**Input:**
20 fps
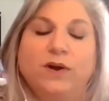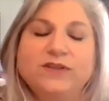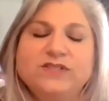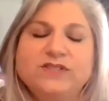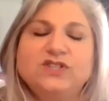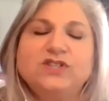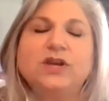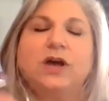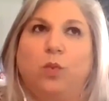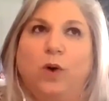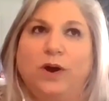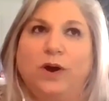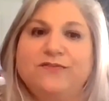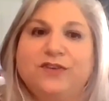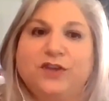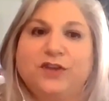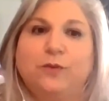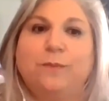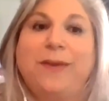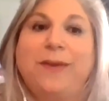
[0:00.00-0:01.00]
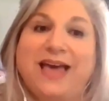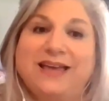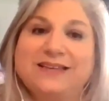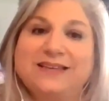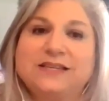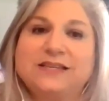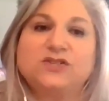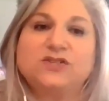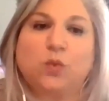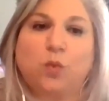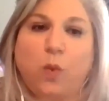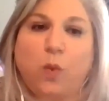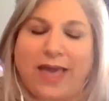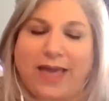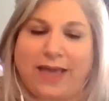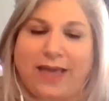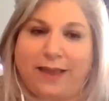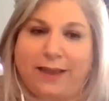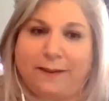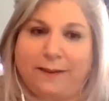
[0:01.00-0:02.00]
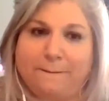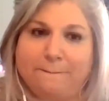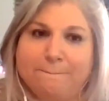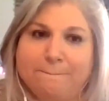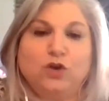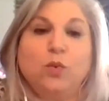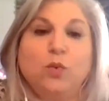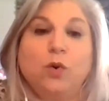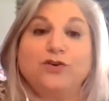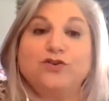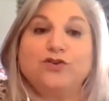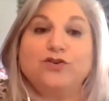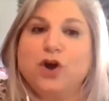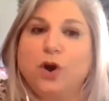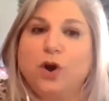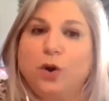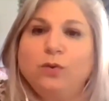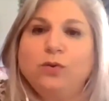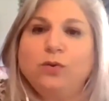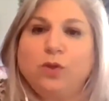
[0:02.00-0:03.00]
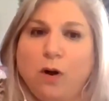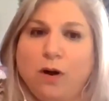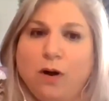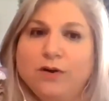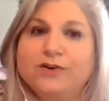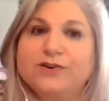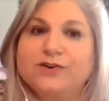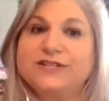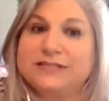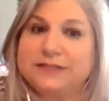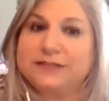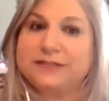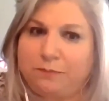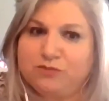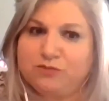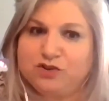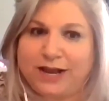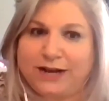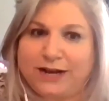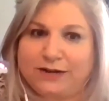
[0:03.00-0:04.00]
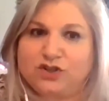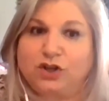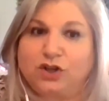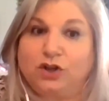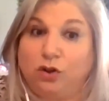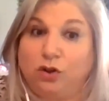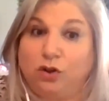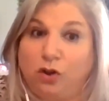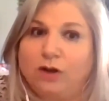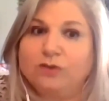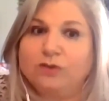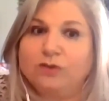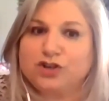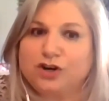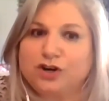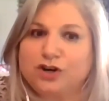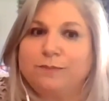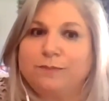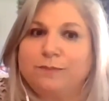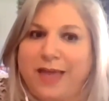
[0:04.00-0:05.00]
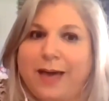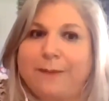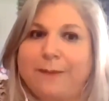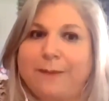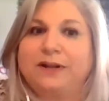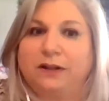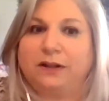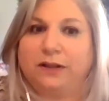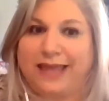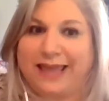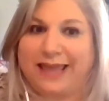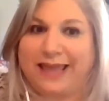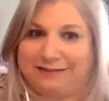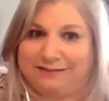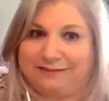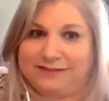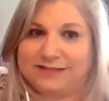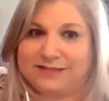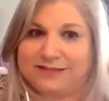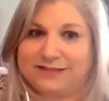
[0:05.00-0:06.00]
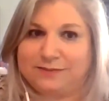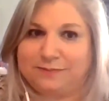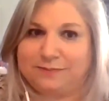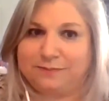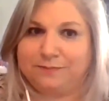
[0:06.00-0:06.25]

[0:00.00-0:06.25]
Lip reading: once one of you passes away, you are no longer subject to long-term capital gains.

...

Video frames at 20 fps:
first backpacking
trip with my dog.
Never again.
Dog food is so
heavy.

==

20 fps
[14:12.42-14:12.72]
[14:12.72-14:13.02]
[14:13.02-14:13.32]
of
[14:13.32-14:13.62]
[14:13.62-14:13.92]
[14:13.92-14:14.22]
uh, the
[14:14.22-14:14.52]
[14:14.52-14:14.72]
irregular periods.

**Task prompt:** Transcribe only the lines above that start at the line containing "[0:05.00-0:06.00]" and end at the line containing "Lip reading: once". Omit pictures.

**Written reply:**
[0:05.00-0:06.00]
[0:06.00-0:06.25]

[0:00.00-0:06.25]
Lip reading: once one of you passes away, you are no longer subject to long-term capital gains.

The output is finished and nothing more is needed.